Combined PD-L1/TGFβ blockade allows expansion and differentiation of stem cell-like CD8 T cells in immune excluded tumors

TGFβ signaling is associated with non-response to immune checkpoint blockade in patients with advanced cancers, particularly in the immune-excluded phenotype. While previous work demonstrates that converting tumors from excluded to inflamed phenotypes requires attenuation of PD-L1 and TGFβ signaling, the underlying cellular mechanisms remain unclear.

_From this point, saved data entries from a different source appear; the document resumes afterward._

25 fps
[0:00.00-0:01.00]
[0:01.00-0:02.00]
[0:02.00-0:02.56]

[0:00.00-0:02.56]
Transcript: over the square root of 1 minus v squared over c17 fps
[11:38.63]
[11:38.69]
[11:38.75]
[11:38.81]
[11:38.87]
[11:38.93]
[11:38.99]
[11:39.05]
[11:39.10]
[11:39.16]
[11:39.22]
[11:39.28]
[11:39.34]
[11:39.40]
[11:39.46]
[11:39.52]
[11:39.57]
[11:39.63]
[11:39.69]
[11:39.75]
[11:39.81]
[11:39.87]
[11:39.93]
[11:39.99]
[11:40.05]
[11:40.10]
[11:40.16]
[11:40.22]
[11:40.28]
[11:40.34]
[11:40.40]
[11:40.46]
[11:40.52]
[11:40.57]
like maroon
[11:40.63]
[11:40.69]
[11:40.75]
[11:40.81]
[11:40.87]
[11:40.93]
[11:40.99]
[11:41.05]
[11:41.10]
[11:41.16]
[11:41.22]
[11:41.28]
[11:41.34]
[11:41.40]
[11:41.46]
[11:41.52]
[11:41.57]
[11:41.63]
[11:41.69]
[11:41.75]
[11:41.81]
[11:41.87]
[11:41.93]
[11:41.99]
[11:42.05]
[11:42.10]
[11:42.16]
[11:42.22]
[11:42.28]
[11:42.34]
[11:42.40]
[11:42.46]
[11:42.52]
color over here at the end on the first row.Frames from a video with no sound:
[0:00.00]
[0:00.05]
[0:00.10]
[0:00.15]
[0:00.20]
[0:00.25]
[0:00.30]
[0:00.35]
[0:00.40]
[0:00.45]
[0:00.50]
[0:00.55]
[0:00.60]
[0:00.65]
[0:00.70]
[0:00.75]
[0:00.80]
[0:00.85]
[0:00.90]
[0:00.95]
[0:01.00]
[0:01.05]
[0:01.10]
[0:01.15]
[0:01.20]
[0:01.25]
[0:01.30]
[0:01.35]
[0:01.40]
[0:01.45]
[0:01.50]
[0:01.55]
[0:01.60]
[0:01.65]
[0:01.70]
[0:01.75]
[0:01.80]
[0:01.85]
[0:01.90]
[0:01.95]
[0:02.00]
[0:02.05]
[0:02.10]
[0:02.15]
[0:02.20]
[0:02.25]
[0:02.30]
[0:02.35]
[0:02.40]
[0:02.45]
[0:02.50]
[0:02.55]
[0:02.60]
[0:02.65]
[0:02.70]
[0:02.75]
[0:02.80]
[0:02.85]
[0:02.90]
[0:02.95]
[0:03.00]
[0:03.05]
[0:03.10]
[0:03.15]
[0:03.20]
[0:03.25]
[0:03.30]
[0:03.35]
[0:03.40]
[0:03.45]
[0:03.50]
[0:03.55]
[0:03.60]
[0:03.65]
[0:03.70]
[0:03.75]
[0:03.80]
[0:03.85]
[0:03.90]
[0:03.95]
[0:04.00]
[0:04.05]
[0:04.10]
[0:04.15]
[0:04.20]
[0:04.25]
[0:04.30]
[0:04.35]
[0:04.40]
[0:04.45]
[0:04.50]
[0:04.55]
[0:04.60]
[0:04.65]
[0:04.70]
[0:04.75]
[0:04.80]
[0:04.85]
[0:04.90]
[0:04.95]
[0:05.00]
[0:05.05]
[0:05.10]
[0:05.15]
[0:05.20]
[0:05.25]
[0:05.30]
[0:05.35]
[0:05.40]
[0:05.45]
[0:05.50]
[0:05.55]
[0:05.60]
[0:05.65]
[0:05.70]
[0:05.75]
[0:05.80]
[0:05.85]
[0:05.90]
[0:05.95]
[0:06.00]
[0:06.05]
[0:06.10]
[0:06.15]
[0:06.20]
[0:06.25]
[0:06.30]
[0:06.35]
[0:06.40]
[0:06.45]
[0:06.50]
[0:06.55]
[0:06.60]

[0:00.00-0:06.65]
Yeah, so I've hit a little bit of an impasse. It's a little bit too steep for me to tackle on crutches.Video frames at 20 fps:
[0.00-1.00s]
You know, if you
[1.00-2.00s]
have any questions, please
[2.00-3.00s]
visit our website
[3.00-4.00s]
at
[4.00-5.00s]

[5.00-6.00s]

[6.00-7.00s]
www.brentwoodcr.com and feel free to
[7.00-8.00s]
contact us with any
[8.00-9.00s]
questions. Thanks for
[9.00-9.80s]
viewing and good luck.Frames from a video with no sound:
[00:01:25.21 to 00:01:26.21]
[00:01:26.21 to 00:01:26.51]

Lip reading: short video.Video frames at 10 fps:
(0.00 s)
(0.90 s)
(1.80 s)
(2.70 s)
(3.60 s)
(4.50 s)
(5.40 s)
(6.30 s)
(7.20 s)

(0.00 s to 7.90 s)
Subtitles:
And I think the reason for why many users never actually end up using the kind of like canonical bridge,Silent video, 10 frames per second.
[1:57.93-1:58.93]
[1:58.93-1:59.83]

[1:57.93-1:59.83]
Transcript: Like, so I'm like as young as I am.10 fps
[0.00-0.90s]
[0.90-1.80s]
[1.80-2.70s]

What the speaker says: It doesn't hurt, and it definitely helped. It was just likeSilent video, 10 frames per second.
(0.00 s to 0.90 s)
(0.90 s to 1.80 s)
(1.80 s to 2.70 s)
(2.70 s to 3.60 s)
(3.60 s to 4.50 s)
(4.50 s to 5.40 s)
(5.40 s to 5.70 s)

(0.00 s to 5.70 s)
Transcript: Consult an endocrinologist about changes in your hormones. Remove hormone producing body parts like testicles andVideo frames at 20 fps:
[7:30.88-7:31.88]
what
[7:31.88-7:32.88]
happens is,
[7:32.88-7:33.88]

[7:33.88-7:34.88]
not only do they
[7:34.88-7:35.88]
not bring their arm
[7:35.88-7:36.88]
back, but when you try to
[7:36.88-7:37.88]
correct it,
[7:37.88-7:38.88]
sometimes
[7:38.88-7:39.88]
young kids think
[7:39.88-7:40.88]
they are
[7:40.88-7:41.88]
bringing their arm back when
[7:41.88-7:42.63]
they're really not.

Here, we show that TGFβ and PD-L1 restrain intratumoral stem cell-like CD8 T cell (T SCL ) expansion and replacement of progenitor-exhausted and dysfunctional CD8 T cells with non-exhausted T effector cells in the EMT6 tumor model in female mice. Upon combined TGFβ/PD-L1 blockade IFNγ hi CD8 T effector cells show enhanced motility and accumulate in the tumor. Ensuing IFNγ signaling transforms myeloid, stromal, and tumor niches to yield an immune-supportive ecosystem. Blocking IFNγ abolishes the anti-PD-L1/anti-TGFβ therapy efficacy. Our data suggest that TGFβ works with PD-L1 to prevent T SCL expansion and replacement of exhausted CD8 T cells, thereby maintaining the T cell compartment in a dysfunctional state. It has been previously shown that combining immune checkpoint inhibitors with TGFβ blockade potentiates anti-tumor immune responses. Here the authors show that, in an immune excluded preclinical tumor model, combining therapeutic anti-PD-L1 with anti-TGFβ treatment promotes expansion and differentiation of stem-cell like CD8 + T cells.